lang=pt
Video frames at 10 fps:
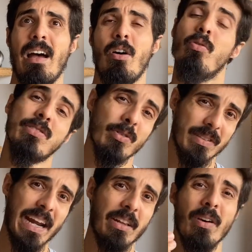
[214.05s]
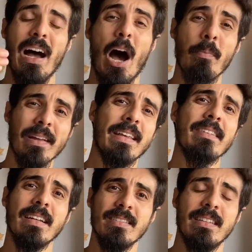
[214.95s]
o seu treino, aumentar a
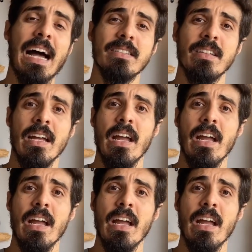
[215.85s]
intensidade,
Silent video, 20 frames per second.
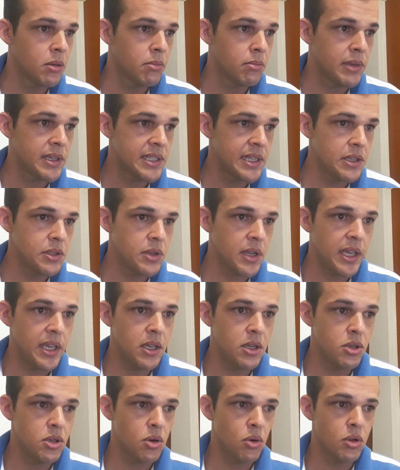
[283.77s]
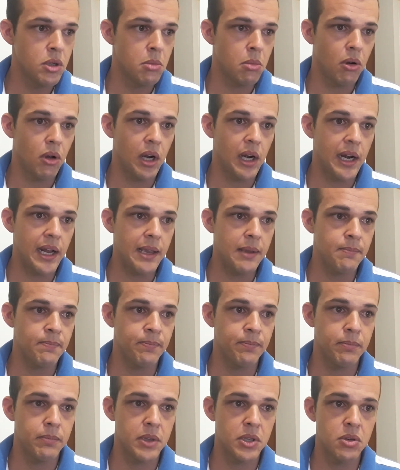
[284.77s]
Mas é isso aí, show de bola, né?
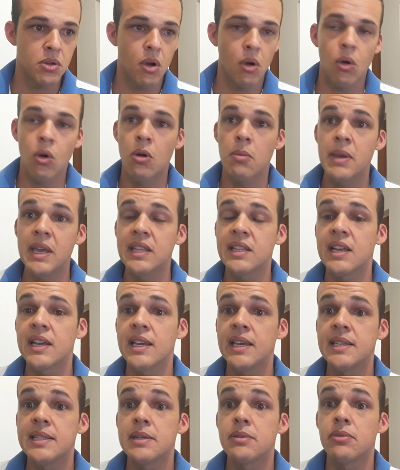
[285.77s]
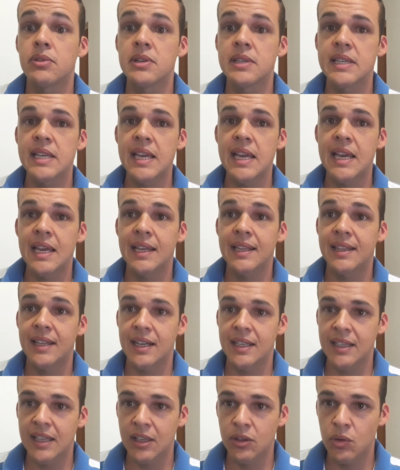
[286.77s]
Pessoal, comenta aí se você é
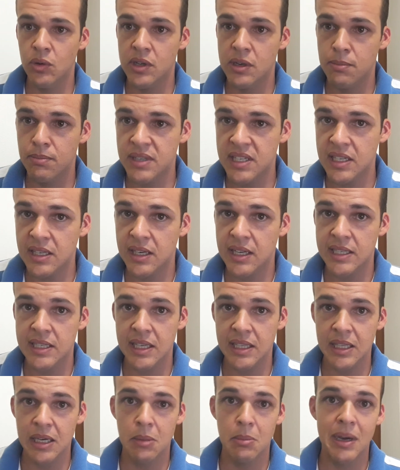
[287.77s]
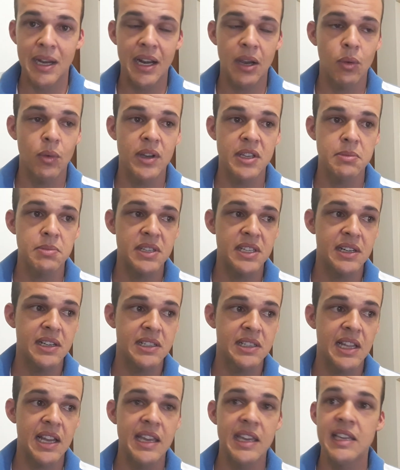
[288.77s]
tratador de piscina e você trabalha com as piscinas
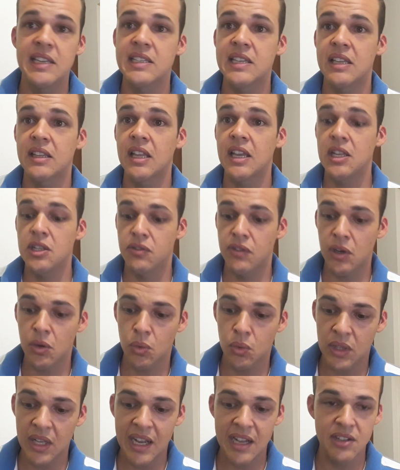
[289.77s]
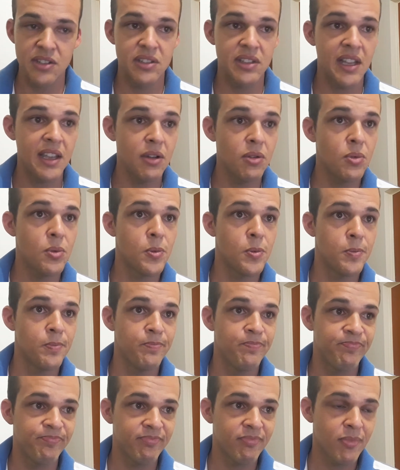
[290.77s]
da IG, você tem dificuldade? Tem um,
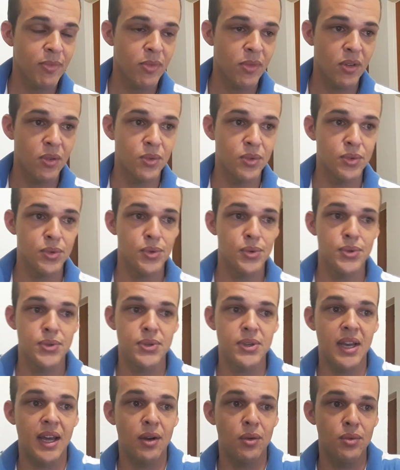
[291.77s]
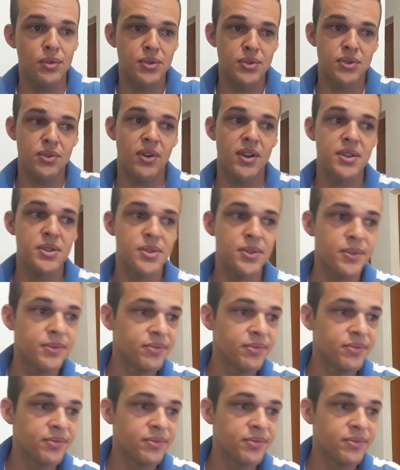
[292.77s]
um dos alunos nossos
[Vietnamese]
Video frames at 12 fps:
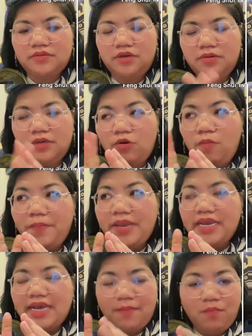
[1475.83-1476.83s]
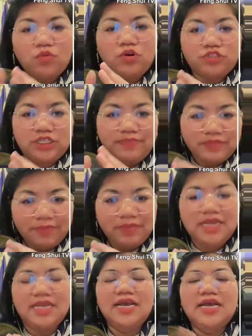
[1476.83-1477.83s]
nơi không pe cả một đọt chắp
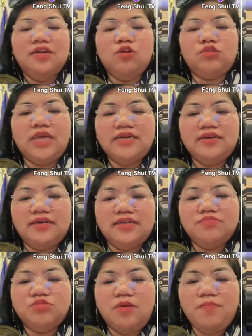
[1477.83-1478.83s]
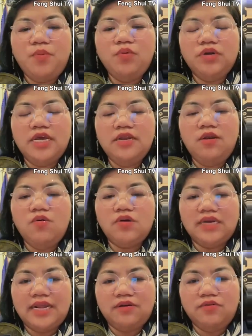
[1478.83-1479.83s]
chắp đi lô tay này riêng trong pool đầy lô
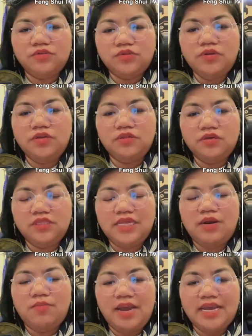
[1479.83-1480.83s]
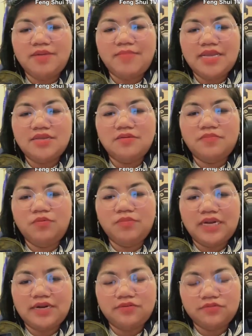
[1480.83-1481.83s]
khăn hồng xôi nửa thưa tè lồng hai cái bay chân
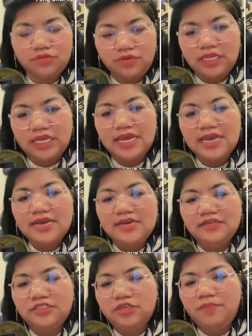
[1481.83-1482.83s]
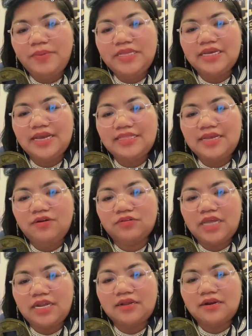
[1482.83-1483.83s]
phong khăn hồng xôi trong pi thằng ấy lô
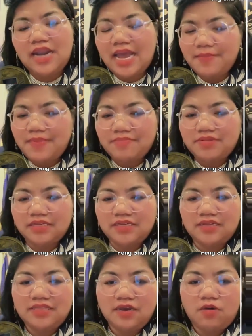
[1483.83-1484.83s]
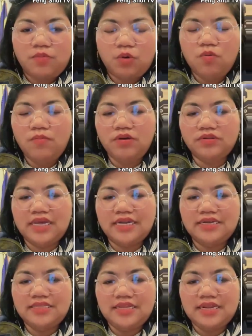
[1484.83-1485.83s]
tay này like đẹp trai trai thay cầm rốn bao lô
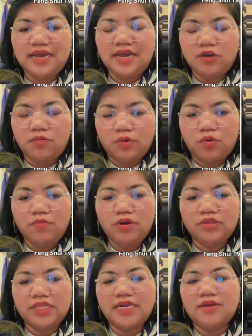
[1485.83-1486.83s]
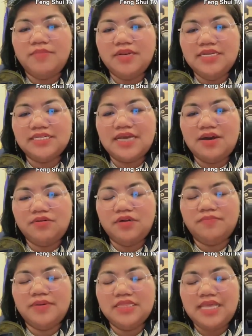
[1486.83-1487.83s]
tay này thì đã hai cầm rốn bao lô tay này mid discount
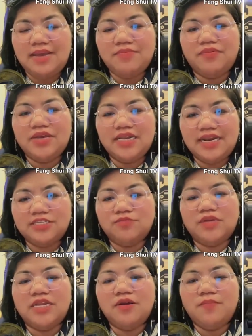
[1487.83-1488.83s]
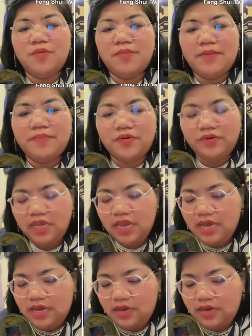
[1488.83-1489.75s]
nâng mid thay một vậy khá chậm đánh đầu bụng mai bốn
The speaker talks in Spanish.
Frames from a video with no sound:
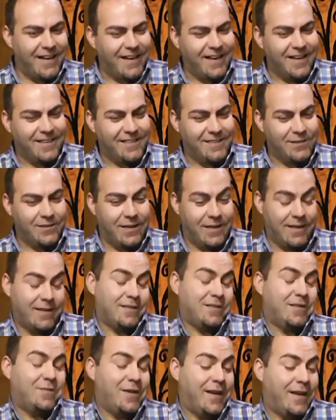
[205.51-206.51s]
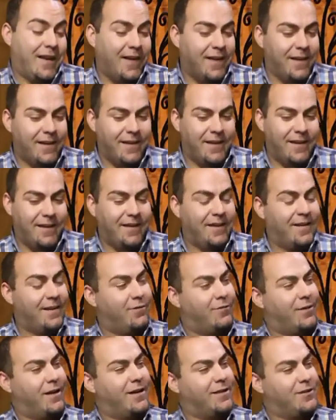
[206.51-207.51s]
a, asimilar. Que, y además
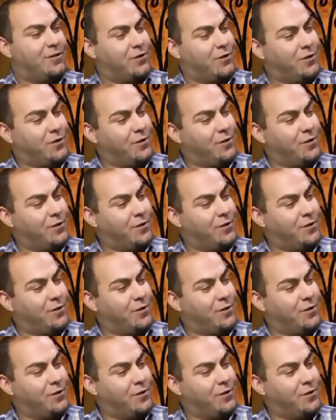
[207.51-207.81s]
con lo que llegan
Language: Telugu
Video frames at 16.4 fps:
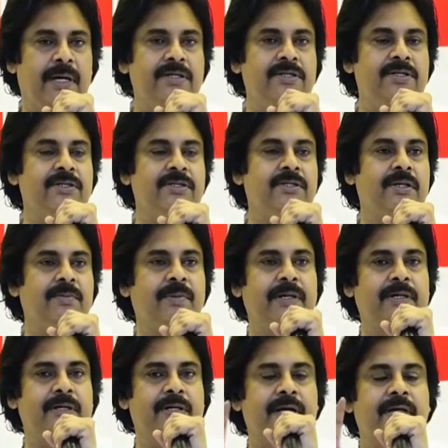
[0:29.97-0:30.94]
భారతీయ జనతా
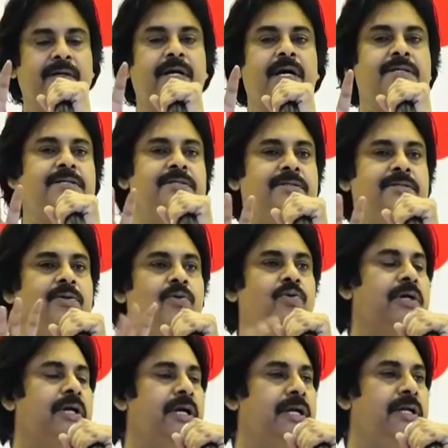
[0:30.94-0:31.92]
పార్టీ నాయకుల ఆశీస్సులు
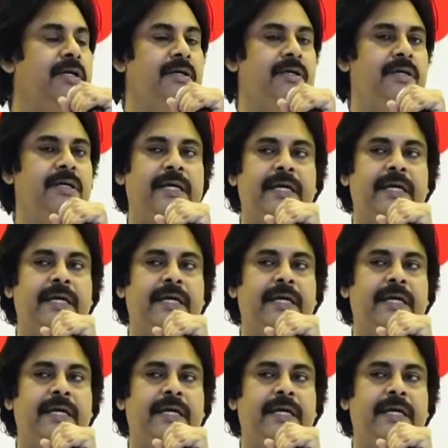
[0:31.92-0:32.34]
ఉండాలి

********

Return every entry word for word, but drop any pictures.

lang=pt
Video frames at 10 fps:
[214.05s]
[214.95s]
o seu treino, aumentar a
[215.85s]
intensidade,
Silent video, 20 frames per second.
[283.77s]
[284.77s]
Mas é isso aí, show de bola, né?
[285.77s]
[286.77s]
Pessoal, comenta aí se você é
[287.77s]
[288.77s]
tratador de piscina e você trabalha com as piscinas
[289.77s]
[290.77s]
da IG, você tem dificuldade? Tem um,
[291.77s]
[292.77s]
um dos alunos nossos
[Vietnamese]
Video frames at 12 fps:
[1475.83-1476.83s]
[1476.83-1477.83s]
nơi không pe cả một đọt chắp
[1477.83-1478.83s]
[1478.83-1479.83s]
chắp đi lô tay này riêng trong pool đầy lô
[1479.83-1480.83s]
[1480.83-1481.83s]
khăn hồng xôi nửa thưa tè lồng hai cái bay chân
[1481.83-1482.83s]
[1482.83-1483.83s]
phong khăn hồng xôi trong pi thằng ấy lô
[1483.83-1484.83s]
[1484.83-1485.83s]
tay này like đẹp trai trai thay cầm rốn bao lô
[1485.83-1486.83s]
[1486.83-1487.83s]
tay này thì đã hai cầm rốn bao lô tay này mid discount
[1487.83-1488.83s]
[1488.83-1489.75s]
nâng mid thay một vậy khá chậm đánh đầu bụng mai bốn
The speaker talks in Spanish.
Frames from a video with no sound:
[205.51-206.51s]
[206.51-207.51s]
a, asimilar. Que, y además
[207.51-207.81s]
con lo que llegan
Language: Telugu
Video frames at 16.4 fps:
[0:29.97-0:30.94]
భారతీయ జనతా
[0:30.94-0:31.92]
పార్టీ నాయకుల ఆశీస్సులు
[0:31.92-0:32.34]
ఉండాలి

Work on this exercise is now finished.